I think going for futures entails refactoring existing code to callback spaghetti, tethering futures all the way through the formerly synchronous chain of function calls, or polling on the promise every interval, not so optimal but maybe I am missing some trivial/suitable options here.
It may seem that refactoring for (akka) actors, entail a whole lot of boilerplate for such a simple feat of engineering.
How would you plug in an asynchronous function within an existing synchronous flow, without blocking, and without going into a lot of boilerplate?
Right now in my code I block with Await.result, which just means a thread is sleeping...
One simple dirty trick:
Let's say you have:
def f1Sync: T1
def f2Sync: T2
...
def fAsynchronous: Future[TAsync]
import scala.concurrent.{ Future, Promise }
object FutureHelper {
// A value class is much cheaper than an implicit conversion.
implicit class FutureConverter[T](val t: T) extends AnyVal {
def future: Future[T] = Promise.successful(t).future
}
}
Then you can for yield:
import FutureHelper._
def completeChain: Future[Whatever] = {
for {
r1 <- f1Sync.future
r2 <- f2Sync.future
.. all your syncs
rn <- fAsynchronous // this should also return a future
rnn <- f50Sync(rn).future// you can even pass the result of the async to the next function
} yield rn
}
There is minimal boilerplate of converting your sync calls to immediately resolved futures.
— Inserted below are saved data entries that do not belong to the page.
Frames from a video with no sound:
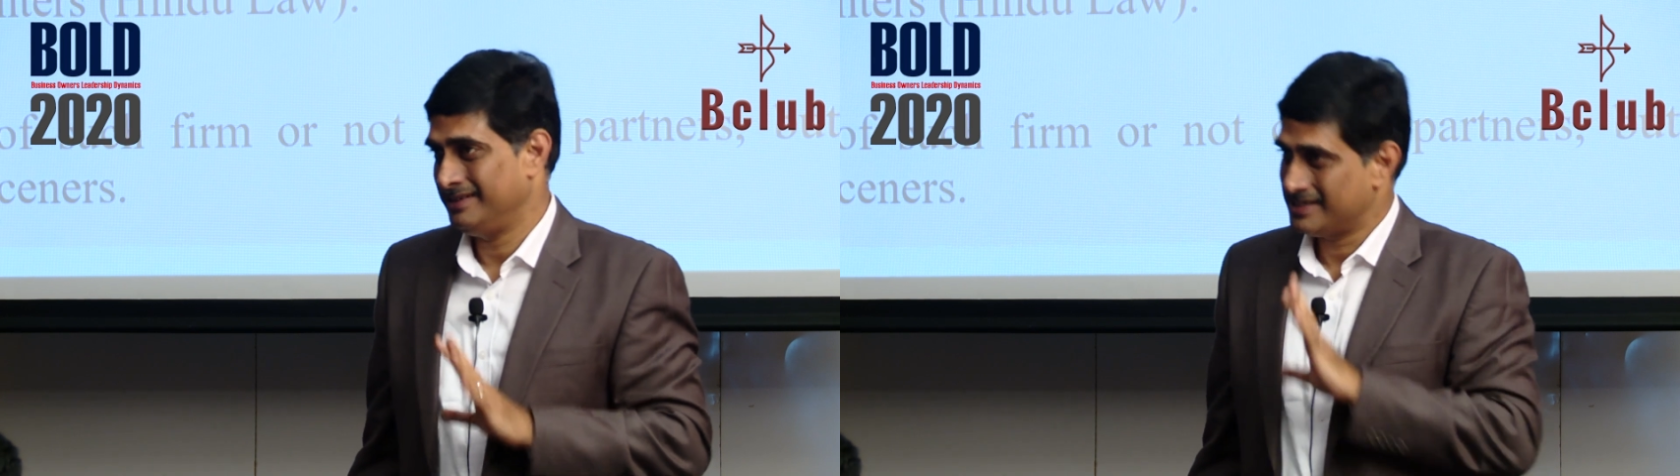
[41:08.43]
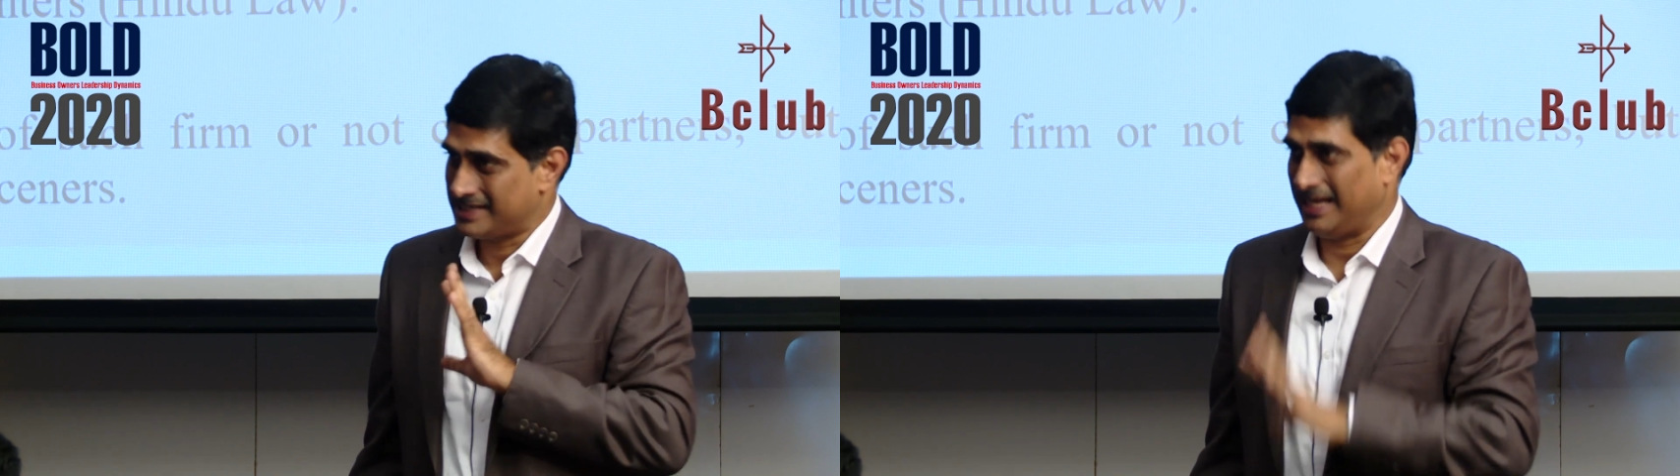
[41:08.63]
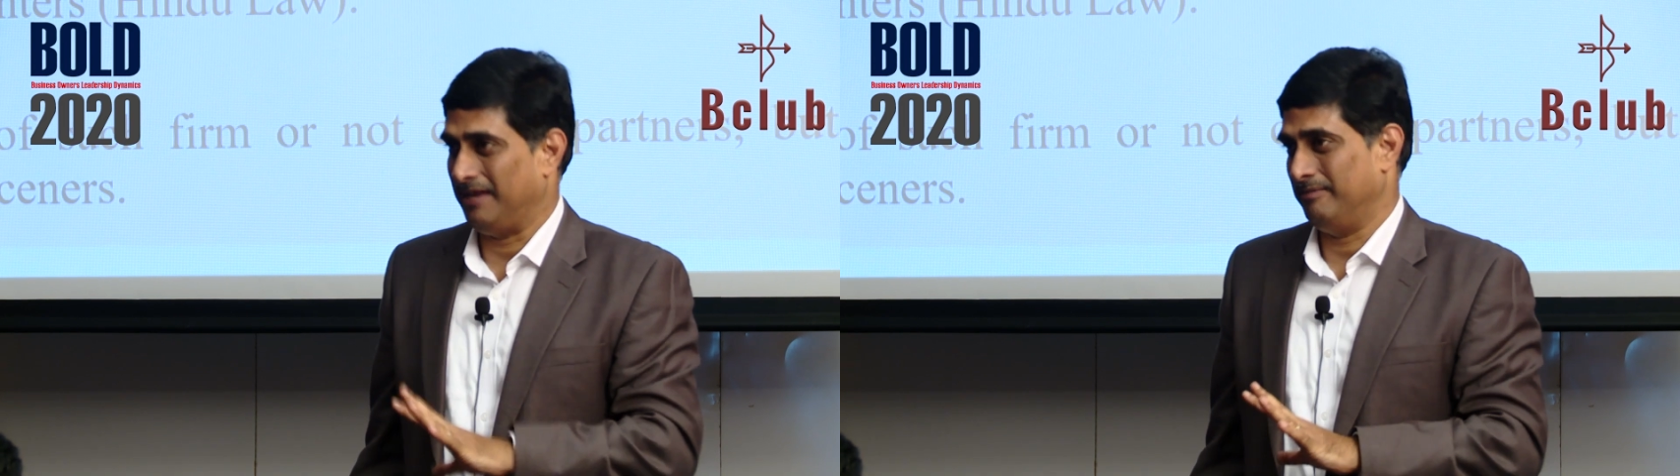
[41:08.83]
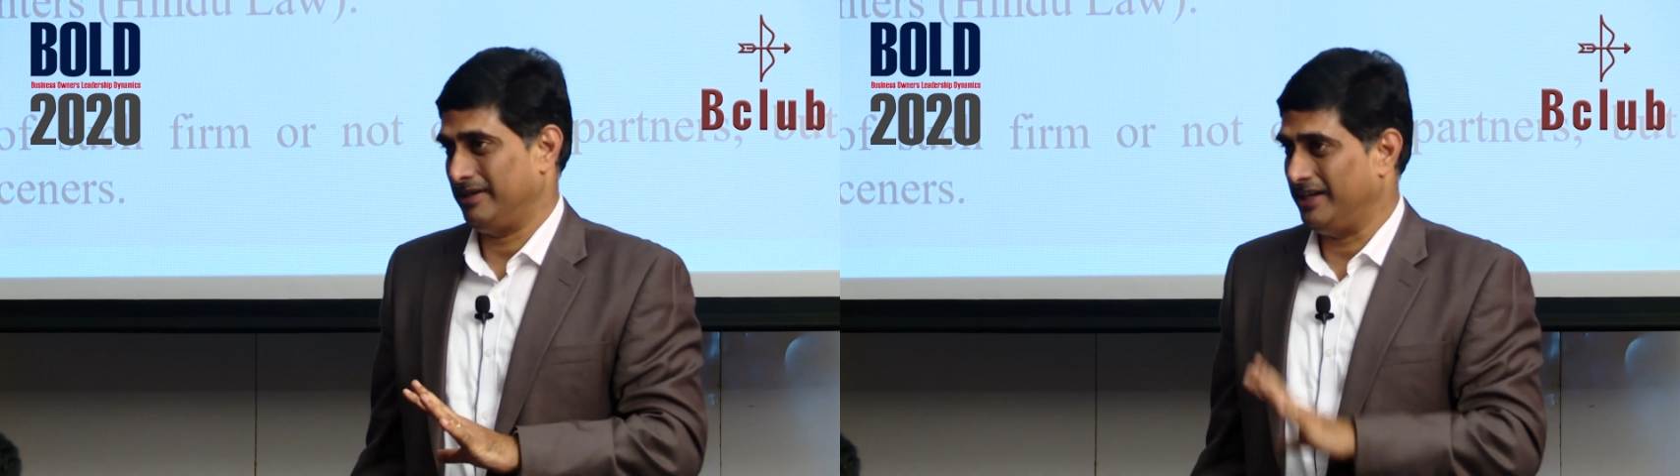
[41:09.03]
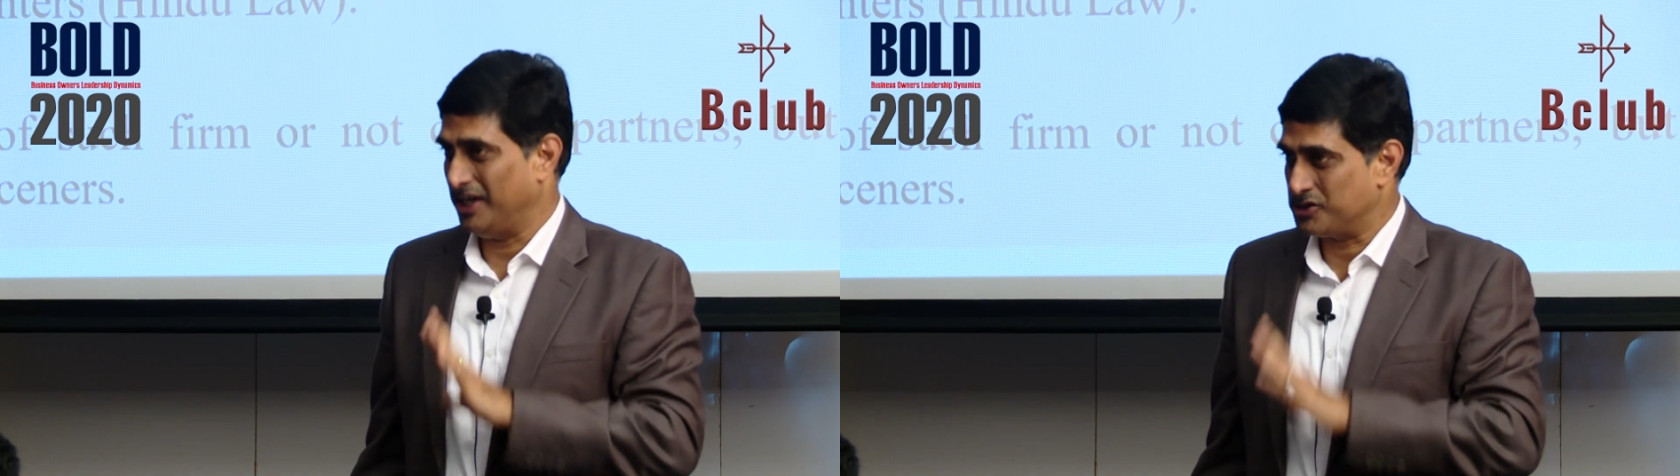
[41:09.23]

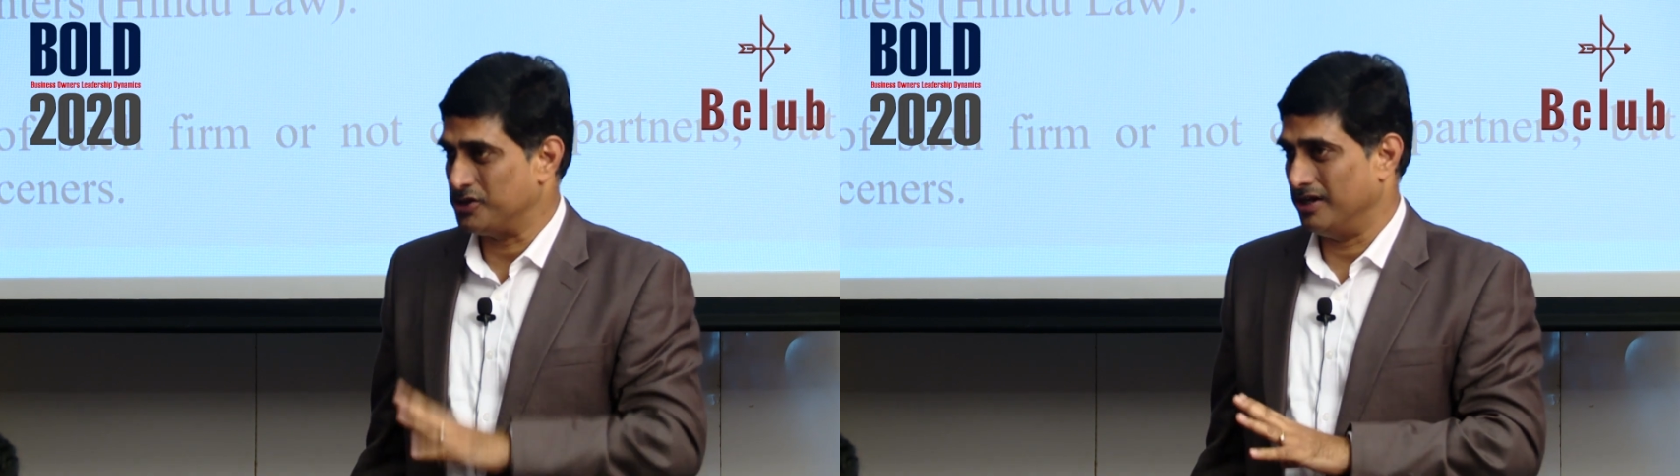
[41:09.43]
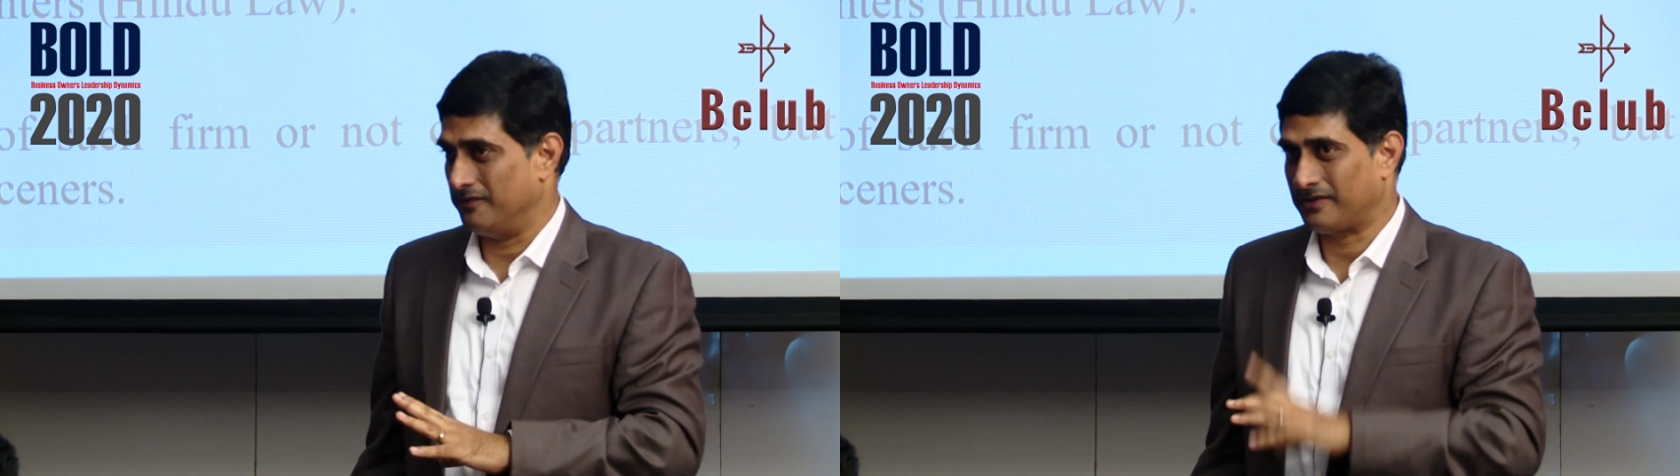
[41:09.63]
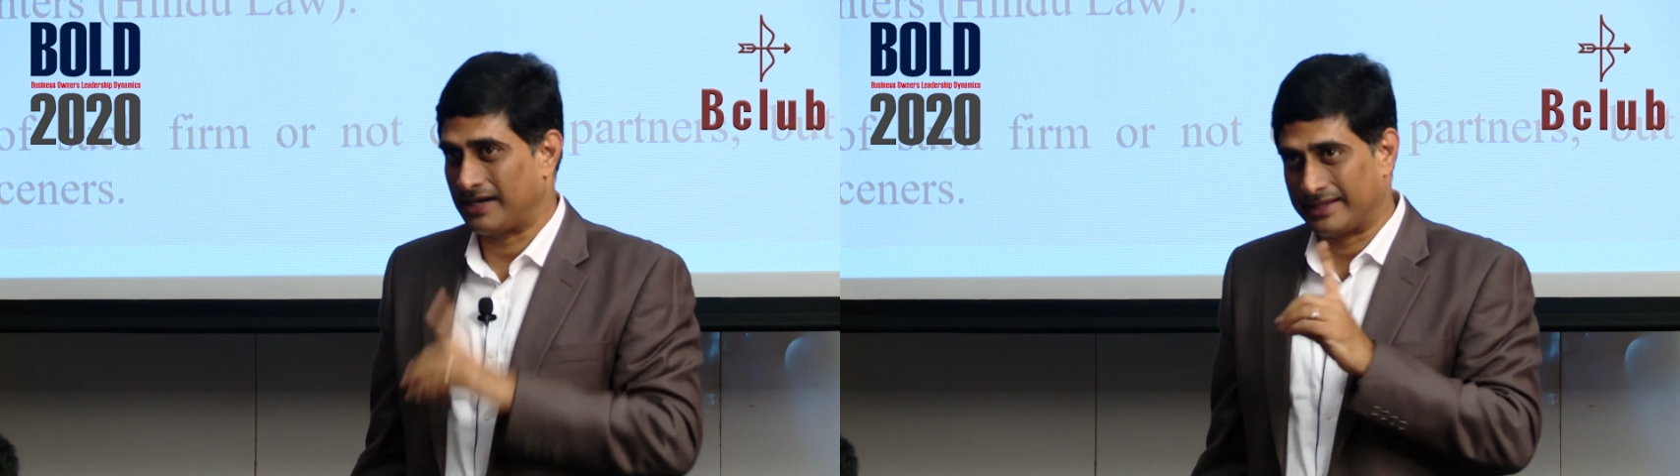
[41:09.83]
Same in HUF.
Don't be tempted to do that with Future.apply[T](t) or simply Future(a) as that will put daemon threads onto the executor. You won't be able to convert without an implicit executor.
With promises you pay the price of 3, 4 promises which is negligible and you get what you want. for yield acts as a sequencer, it will wait for every result in turn, so you can even do something with your async result after it has been processed.
It will "wait" for every sync call to complete as well, which will happen immediately by design, except for the async call where normal async processing will be automatically employed.
You could also use the async/await library, with the caveat that you wind up with one big Future out of it that you still have to deal with:
http://docs.scala-lang.org/sips/pending/async.html
But, it results in code almost identical to the sychronous code; where you were previously blocking, you add an:
await { theAsyncFuture }
and then carry on with synchronous code.